(Data for processing)
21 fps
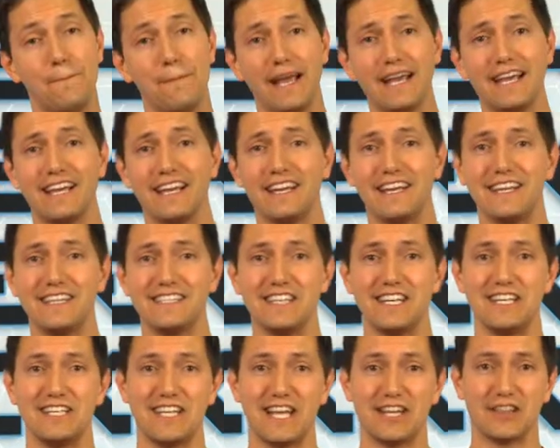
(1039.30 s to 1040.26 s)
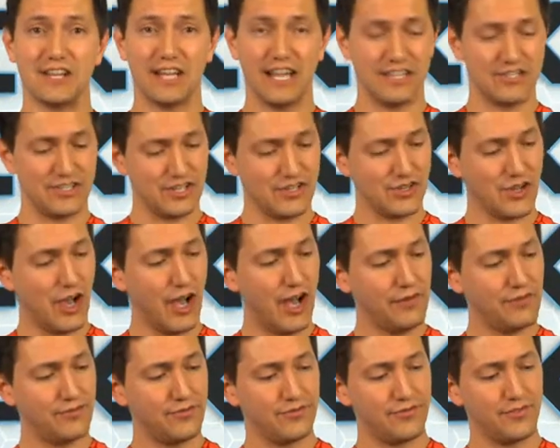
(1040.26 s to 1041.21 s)
making it easy to take the lenses
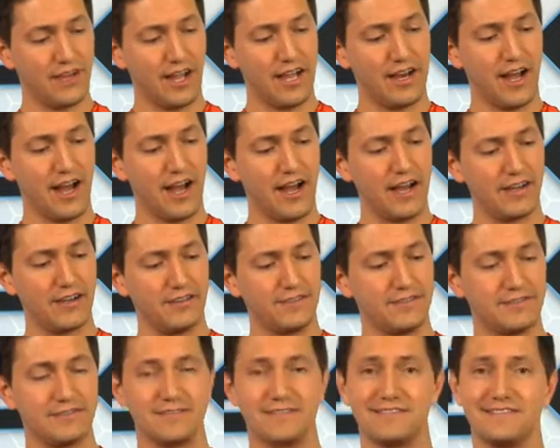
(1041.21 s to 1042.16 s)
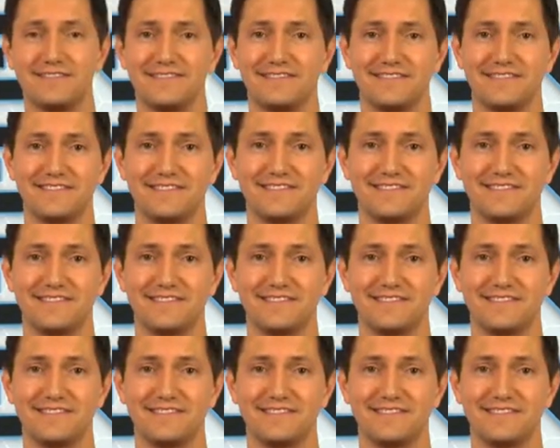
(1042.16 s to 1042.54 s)
off and on. The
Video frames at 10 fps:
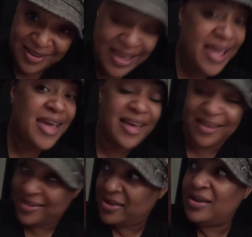
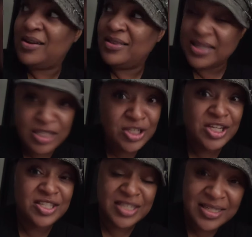Yeah, listen to
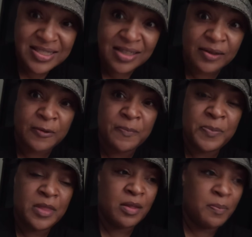your sister.
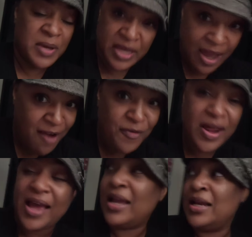Be careful
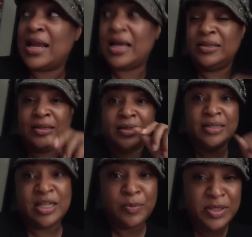out here now
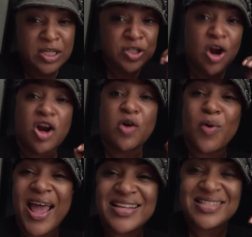dealing with these narco
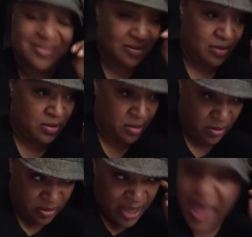rats.
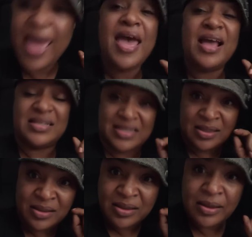
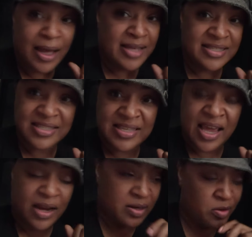Yes, I
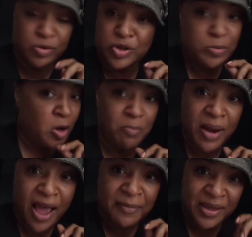said it. YouTube, don't
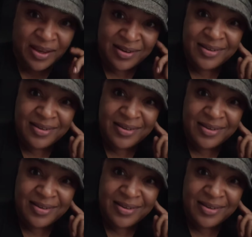block me.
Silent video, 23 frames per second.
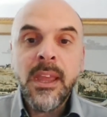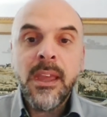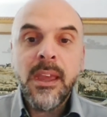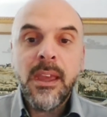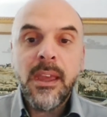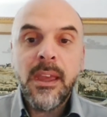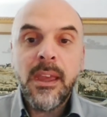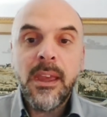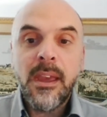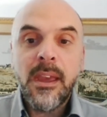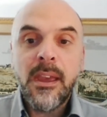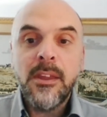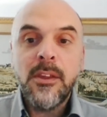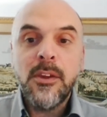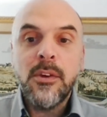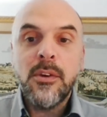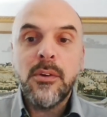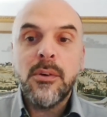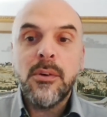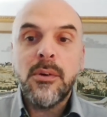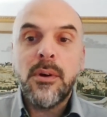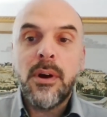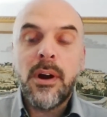
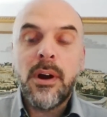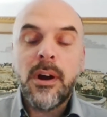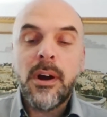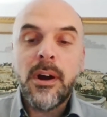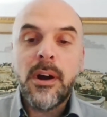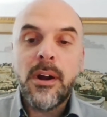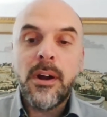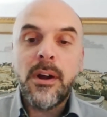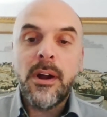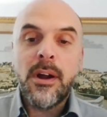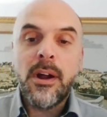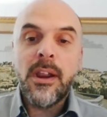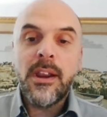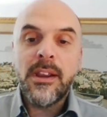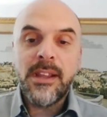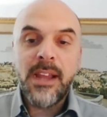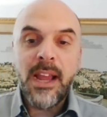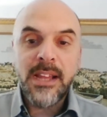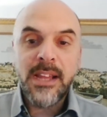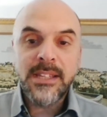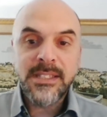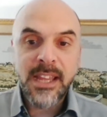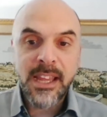You are
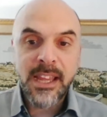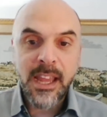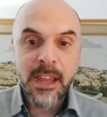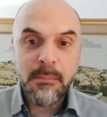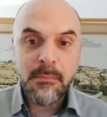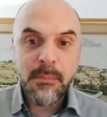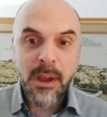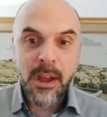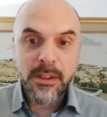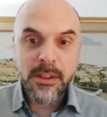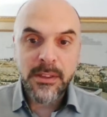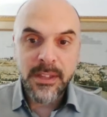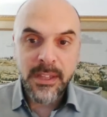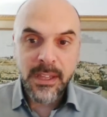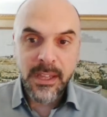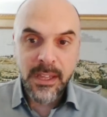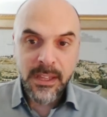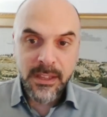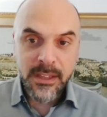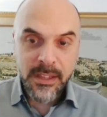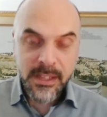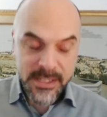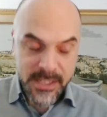asking about
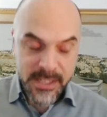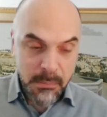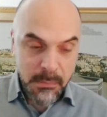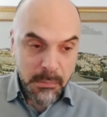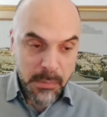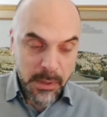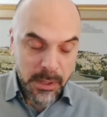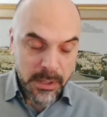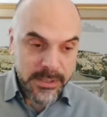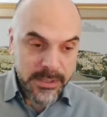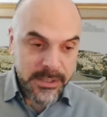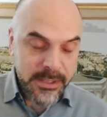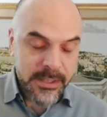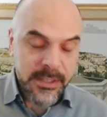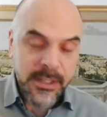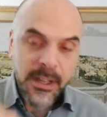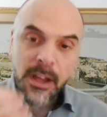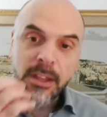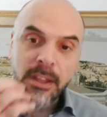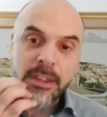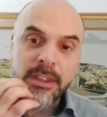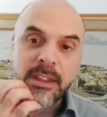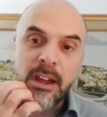the symbols
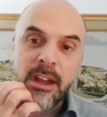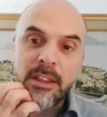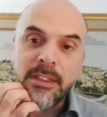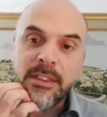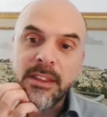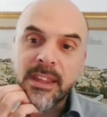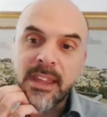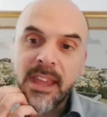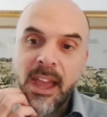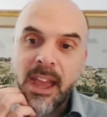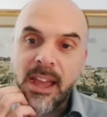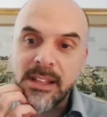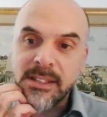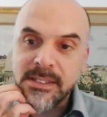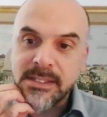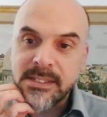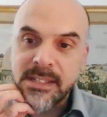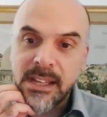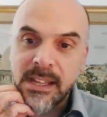on the cans, right. Yes.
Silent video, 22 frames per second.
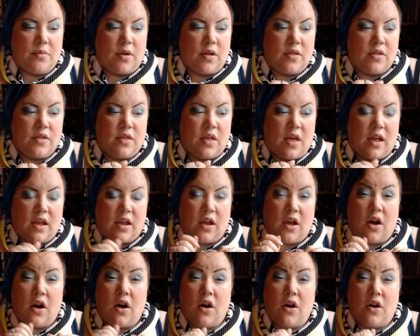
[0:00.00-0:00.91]
They
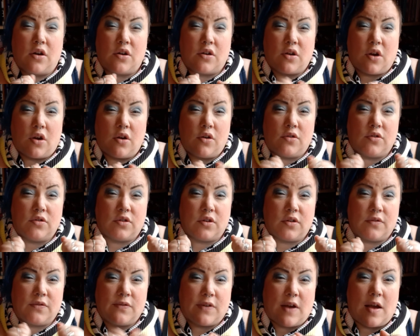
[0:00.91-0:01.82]
are Ghost
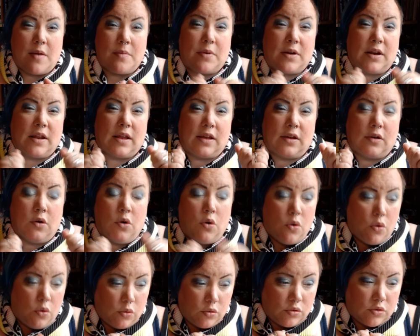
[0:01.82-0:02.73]
Family
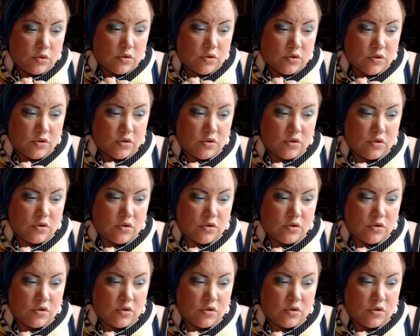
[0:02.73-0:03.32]
Haunts.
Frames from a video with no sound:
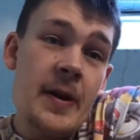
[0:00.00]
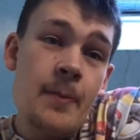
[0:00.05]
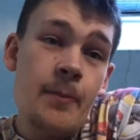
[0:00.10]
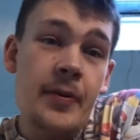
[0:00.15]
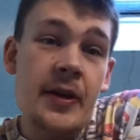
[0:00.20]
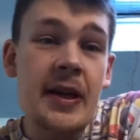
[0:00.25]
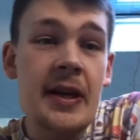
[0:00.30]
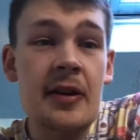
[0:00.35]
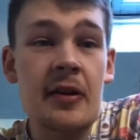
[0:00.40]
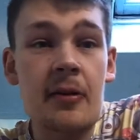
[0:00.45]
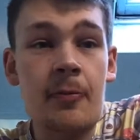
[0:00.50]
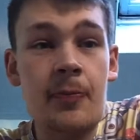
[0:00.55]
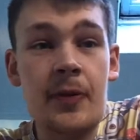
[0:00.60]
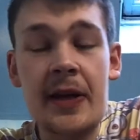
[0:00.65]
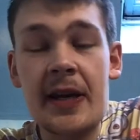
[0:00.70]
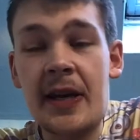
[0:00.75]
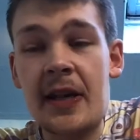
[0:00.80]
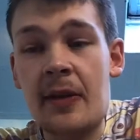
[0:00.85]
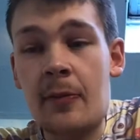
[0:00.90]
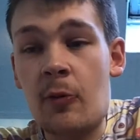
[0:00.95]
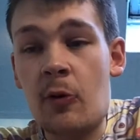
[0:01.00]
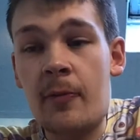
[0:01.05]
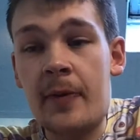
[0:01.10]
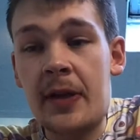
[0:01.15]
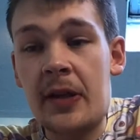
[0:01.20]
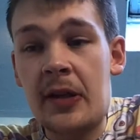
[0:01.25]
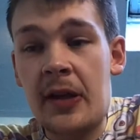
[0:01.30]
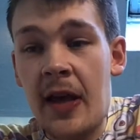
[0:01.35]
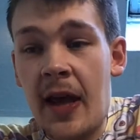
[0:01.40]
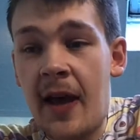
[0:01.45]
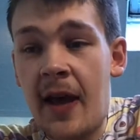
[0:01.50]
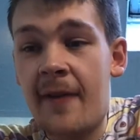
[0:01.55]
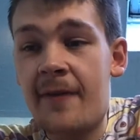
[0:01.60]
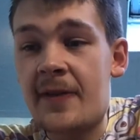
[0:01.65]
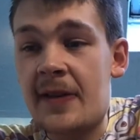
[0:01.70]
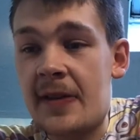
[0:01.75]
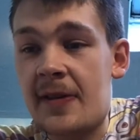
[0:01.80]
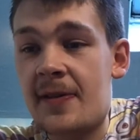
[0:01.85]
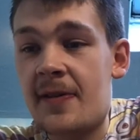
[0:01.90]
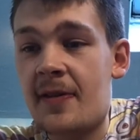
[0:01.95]
The way Brighton are playing at the moment, you
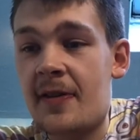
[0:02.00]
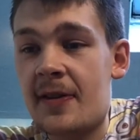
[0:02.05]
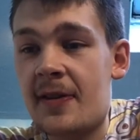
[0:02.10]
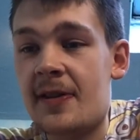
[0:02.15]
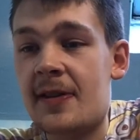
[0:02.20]
have to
(End Data for processing)
Could you write out the records again exactly, without any of their pictures?

Solution for this exercise »
21 fps
(1039.30 s to 1040.26 s)
(1040.26 s to 1041.21 s)
making it easy to take the lenses
(1041.21 s to 1042.16 s)
(1042.16 s to 1042.54 s)
off and on. The
Video frames at 10 fps:
Yeah, listen to
your sister.
Be careful
out here now
dealing with these narco
rats.
Yes, I
said it. YouTube, don't
block me.
Silent video, 23 frames per second.
You are
asking about
the symbols
on the cans, right. Yes.
Silent video, 22 frames per second.
[0:00.00-0:00.91]
They
[0:00.91-0:01.82]
are Ghost
[0:01.82-0:02.73]
Family
[0:02.73-0:03.32]
Haunts.
Frames from a video with no sound:
[0:00.00]
[0:00.05]
[0:00.10]
[0:00.15]
[0:00.20]
[0:00.25]
[0:00.30]
[0:00.35]
[0:00.40]
[0:00.45]
[0:00.50]
[0:00.55]
[0:00.60]
[0:00.65]
[0:00.70]
[0:00.75]
[0:00.80]
[0:00.85]
[0:00.90]
[0:00.95]
[0:01.00]
[0:01.05]
[0:01.10]
[0:01.15]
[0:01.20]
[0:01.25]
[0:01.30]
[0:01.35]
[0:01.40]
[0:01.45]
[0:01.50]
[0:01.55]
[0:01.60]
[0:01.65]
[0:01.70]
[0:01.75]
[0:01.80]
[0:01.85]
[0:01.90]
[0:01.95]
The way Brighton are playing at the moment, you
[0:02.00]
[0:02.05]
[0:02.10]
[0:02.15]
[0:02.20]
have to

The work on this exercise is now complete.